NEW YORK (GenomeWeb News) – Scientists at Texas A&M University have been awarded a $500,000 grant from the US Department of Agriculture to use genome sequencing, molecular analysis, phenotyping, and other approaches to develop markers and trait-selection toolkits for improved cotton breeding, the university said today.
Texas A&M said investigators at its AgriLife Research Cotton Improvement Lab will use the funding from USDA's National Institute for Food and Agriculture to develop cotton breeding toolkits that can enhance traits like fiber yield and length, strength, uniformity, and others.

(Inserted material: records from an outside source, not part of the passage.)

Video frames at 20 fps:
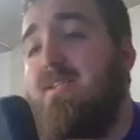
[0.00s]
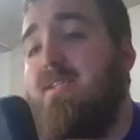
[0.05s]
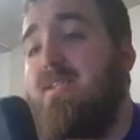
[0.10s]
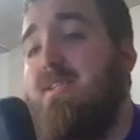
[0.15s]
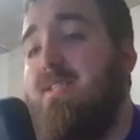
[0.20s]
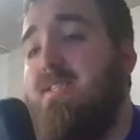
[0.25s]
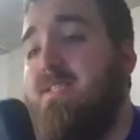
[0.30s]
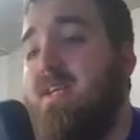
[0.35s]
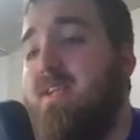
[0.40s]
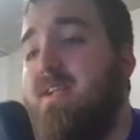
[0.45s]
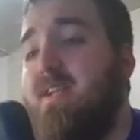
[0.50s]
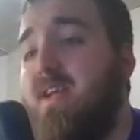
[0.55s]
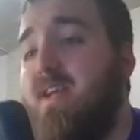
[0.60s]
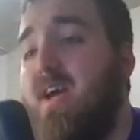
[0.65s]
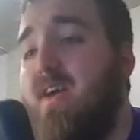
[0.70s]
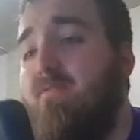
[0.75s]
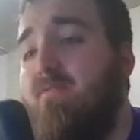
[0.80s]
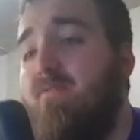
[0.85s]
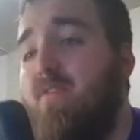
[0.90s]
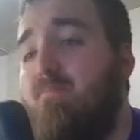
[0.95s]
Sunday
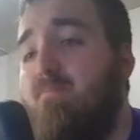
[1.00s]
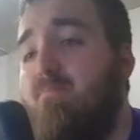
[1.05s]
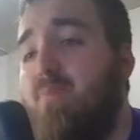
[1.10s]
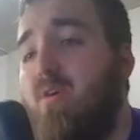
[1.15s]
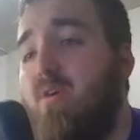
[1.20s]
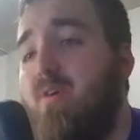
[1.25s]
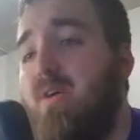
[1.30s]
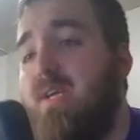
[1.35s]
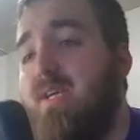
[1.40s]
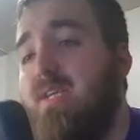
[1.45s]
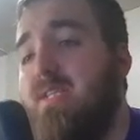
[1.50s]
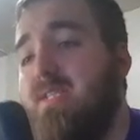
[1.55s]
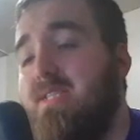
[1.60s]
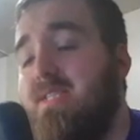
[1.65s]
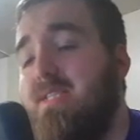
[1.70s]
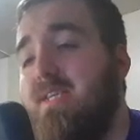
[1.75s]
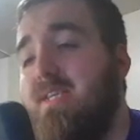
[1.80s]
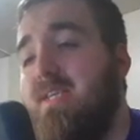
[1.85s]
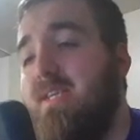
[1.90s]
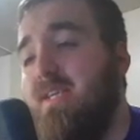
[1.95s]
night football against
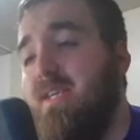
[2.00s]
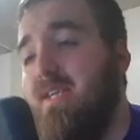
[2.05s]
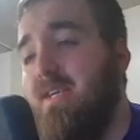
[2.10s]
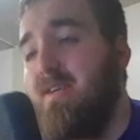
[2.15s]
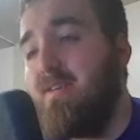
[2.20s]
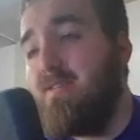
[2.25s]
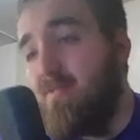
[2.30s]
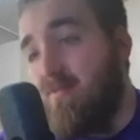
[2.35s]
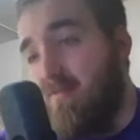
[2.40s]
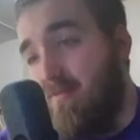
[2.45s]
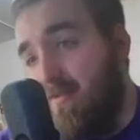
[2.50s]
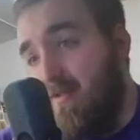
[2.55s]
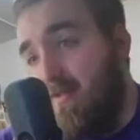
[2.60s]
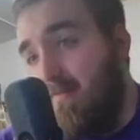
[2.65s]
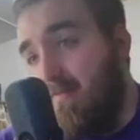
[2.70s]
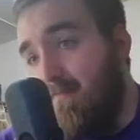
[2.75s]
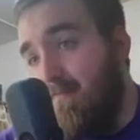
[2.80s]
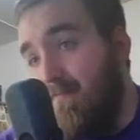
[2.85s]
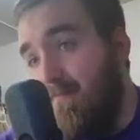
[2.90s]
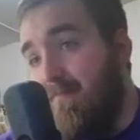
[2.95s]
the Eagles.
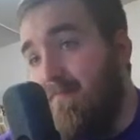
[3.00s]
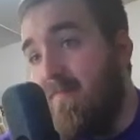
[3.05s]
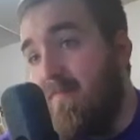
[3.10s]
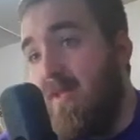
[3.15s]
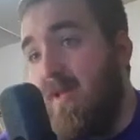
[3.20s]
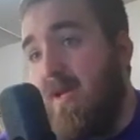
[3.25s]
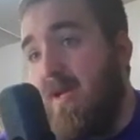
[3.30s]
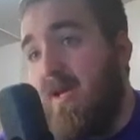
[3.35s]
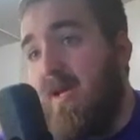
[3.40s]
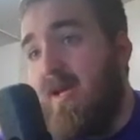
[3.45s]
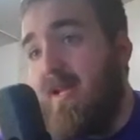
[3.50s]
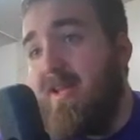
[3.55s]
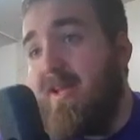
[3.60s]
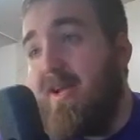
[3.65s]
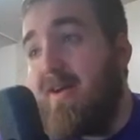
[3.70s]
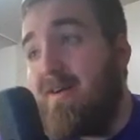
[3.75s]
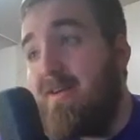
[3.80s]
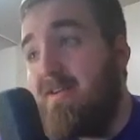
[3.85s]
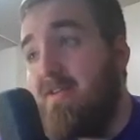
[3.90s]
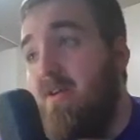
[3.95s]

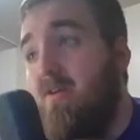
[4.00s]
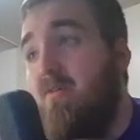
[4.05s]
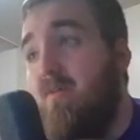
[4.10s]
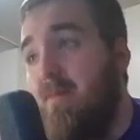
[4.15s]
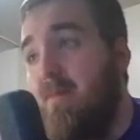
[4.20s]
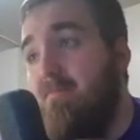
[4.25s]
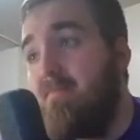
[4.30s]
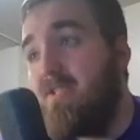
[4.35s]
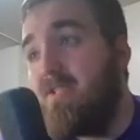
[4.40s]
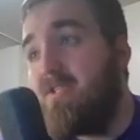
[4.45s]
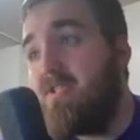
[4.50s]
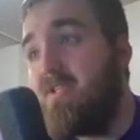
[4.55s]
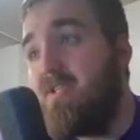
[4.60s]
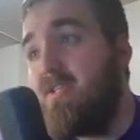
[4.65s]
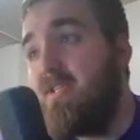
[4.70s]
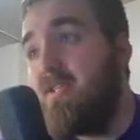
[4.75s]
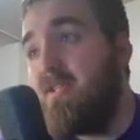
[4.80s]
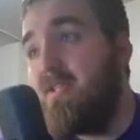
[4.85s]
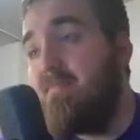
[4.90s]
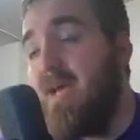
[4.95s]
Now, I know I mentioned
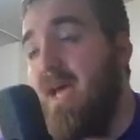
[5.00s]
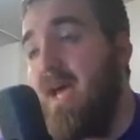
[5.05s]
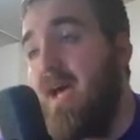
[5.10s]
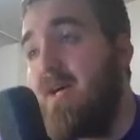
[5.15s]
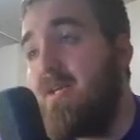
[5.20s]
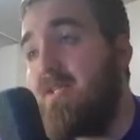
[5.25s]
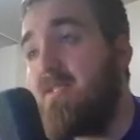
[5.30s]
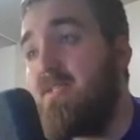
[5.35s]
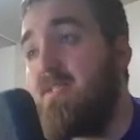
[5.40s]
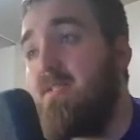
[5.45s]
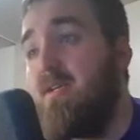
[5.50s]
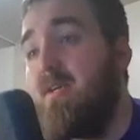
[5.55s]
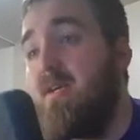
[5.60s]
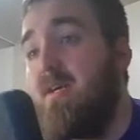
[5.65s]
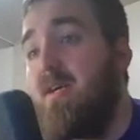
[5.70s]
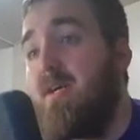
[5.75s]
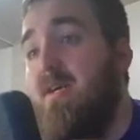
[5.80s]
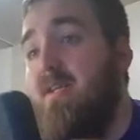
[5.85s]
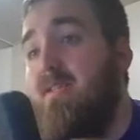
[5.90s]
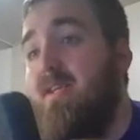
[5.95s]
in the past
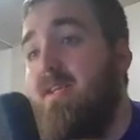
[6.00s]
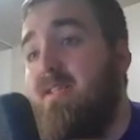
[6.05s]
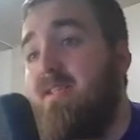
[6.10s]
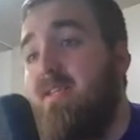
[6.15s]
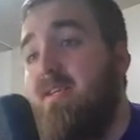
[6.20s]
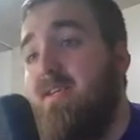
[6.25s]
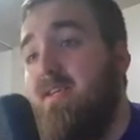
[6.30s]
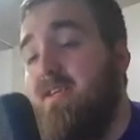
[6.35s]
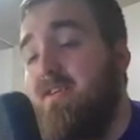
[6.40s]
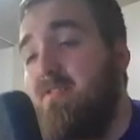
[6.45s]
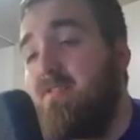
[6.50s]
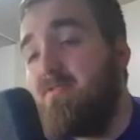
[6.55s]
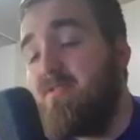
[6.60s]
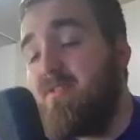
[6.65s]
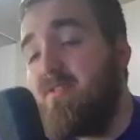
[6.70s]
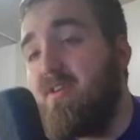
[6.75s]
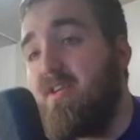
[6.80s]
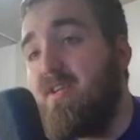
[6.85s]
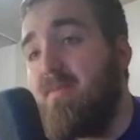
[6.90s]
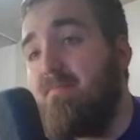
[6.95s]
that the Eagles
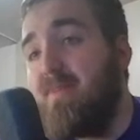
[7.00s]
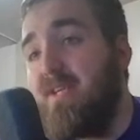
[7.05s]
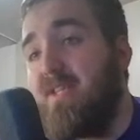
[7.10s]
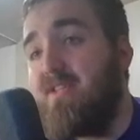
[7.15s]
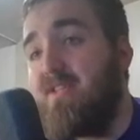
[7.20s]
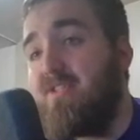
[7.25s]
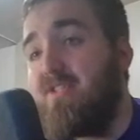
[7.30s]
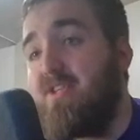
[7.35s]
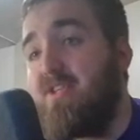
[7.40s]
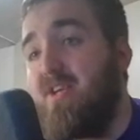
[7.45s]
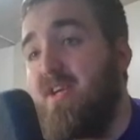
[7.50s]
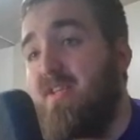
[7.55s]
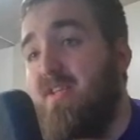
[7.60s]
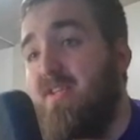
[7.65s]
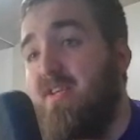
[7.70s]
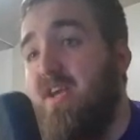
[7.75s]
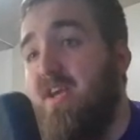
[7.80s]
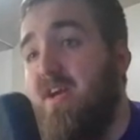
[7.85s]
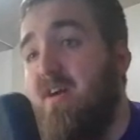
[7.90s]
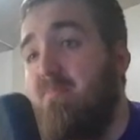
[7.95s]
are going to beat the shit out of
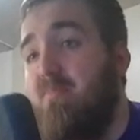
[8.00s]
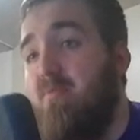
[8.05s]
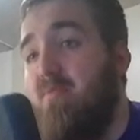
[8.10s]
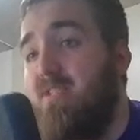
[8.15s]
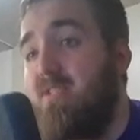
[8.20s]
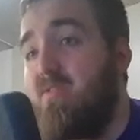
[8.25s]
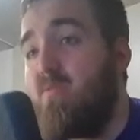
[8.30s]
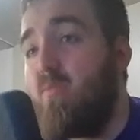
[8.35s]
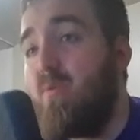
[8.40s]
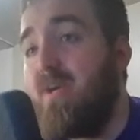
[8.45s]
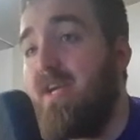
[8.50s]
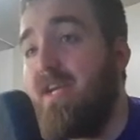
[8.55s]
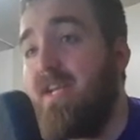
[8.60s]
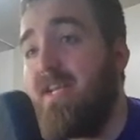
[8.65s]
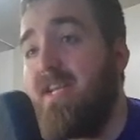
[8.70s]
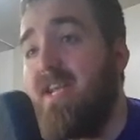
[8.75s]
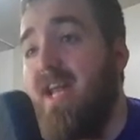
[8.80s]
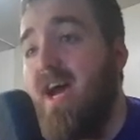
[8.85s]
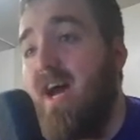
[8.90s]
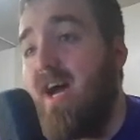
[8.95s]
the Cowboys in week
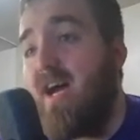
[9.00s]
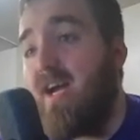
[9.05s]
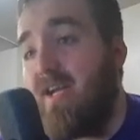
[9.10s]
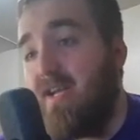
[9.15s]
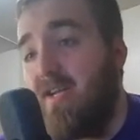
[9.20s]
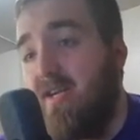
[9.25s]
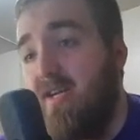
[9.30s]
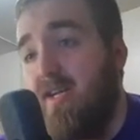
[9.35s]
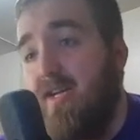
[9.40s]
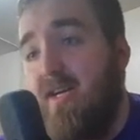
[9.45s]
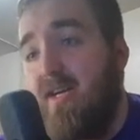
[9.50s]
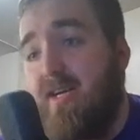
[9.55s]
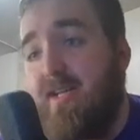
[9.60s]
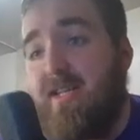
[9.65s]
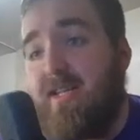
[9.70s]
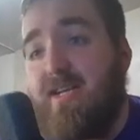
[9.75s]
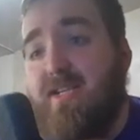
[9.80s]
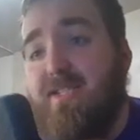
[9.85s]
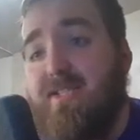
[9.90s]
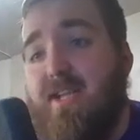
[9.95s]
9.
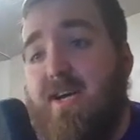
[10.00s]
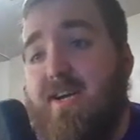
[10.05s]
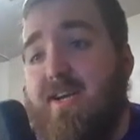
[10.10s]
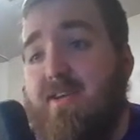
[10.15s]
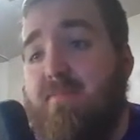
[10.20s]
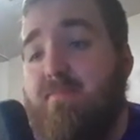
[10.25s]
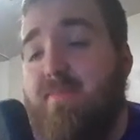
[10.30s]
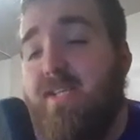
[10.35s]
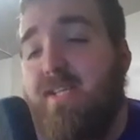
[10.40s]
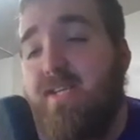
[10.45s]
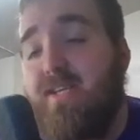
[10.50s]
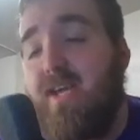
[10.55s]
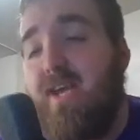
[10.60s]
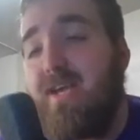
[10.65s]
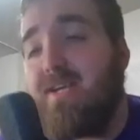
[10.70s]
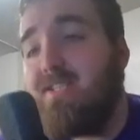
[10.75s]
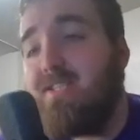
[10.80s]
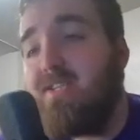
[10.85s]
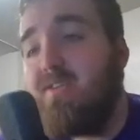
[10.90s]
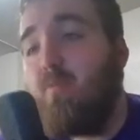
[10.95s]
That is not going to be the
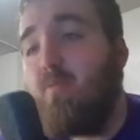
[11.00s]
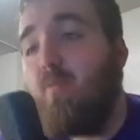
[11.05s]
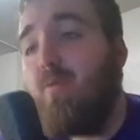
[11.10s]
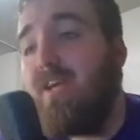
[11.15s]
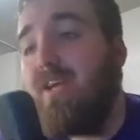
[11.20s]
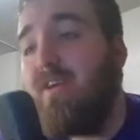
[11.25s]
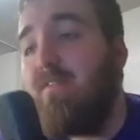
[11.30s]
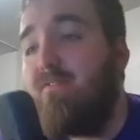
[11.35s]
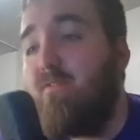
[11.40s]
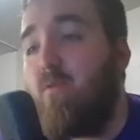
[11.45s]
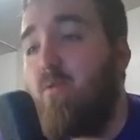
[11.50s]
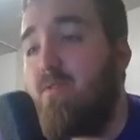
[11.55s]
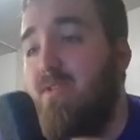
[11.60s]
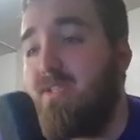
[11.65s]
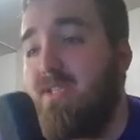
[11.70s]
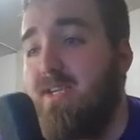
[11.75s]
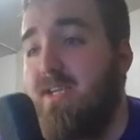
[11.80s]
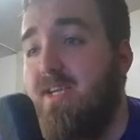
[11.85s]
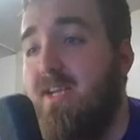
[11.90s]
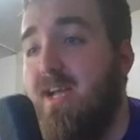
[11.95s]
case in week
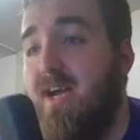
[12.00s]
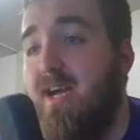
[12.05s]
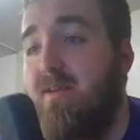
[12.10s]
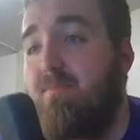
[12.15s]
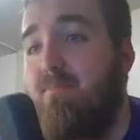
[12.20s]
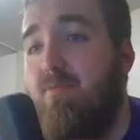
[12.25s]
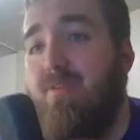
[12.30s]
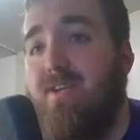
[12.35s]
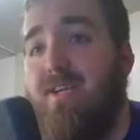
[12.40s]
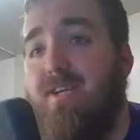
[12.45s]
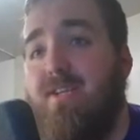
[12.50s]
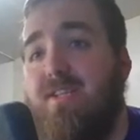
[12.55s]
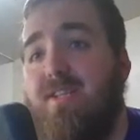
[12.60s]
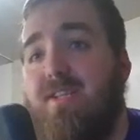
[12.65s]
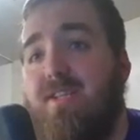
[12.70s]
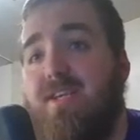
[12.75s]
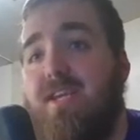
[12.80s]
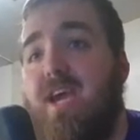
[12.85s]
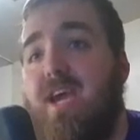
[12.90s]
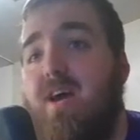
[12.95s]
14. I am predicting
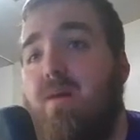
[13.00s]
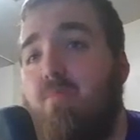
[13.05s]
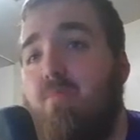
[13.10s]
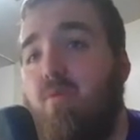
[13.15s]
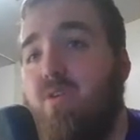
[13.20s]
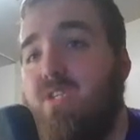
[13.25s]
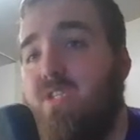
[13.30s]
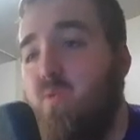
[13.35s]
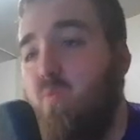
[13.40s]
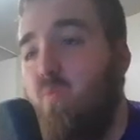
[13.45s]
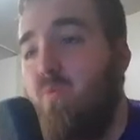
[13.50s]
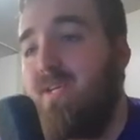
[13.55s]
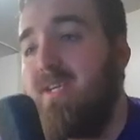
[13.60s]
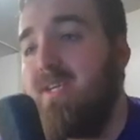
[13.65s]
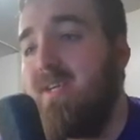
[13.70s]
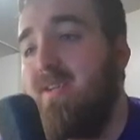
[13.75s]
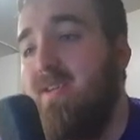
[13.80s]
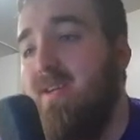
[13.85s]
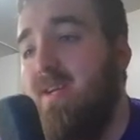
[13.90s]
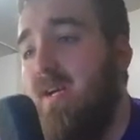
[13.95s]
the Cowboys
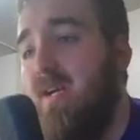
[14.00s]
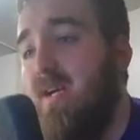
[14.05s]
win.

Professor Hongbin Zhang, director of Texas A&M's Laboratory for Plant Genomics and Molecular Genetics, said cotton has an economic impact of around $120 billion per year in the US.
The team on this project aims to develop a map of over 10,000 SNPs, "yielding a marker density map four-fold higher than those of existing cotton genetic maps," Texas A&M said in a statement.
Zhang said he and his partners have already constructed a genome-wide physical map of Upland cotton, which accounts for over 90 percent of the cotton in the US, and they are using that map as a platform to sequence the cotton genome.
The team also previously developed a population of 1,172 recombinant inbred lines that will be used to sequence the cotton genome, and they phenotyped seven of the traits for fiber quality and yield in 200 of those lines and then sequenced and profiled the gene expressions in the developing fibers from those lines.
"Now we want to develop a new and advanced breeding system in cotton, such as gene-based breeding, where we are selecting the target traits based on the genes controlling the traits, gene activities, and gene interaction networks," Zhang said.
The new studies aim to develop tools for the cloning and molecular characterization of genes and trait locations that are important for fiber quality and yield, and to develop a standard genome sequence for Upland cotton from the sequences generated previously by these research partners and other groups.
Zhang and his partners also plan to replicate field trials over two years at two locations in the Cotton Belt with the goal of accurately measuring the genetic variation of these traits and making sure that the genes controlling those traits are mapped reliably.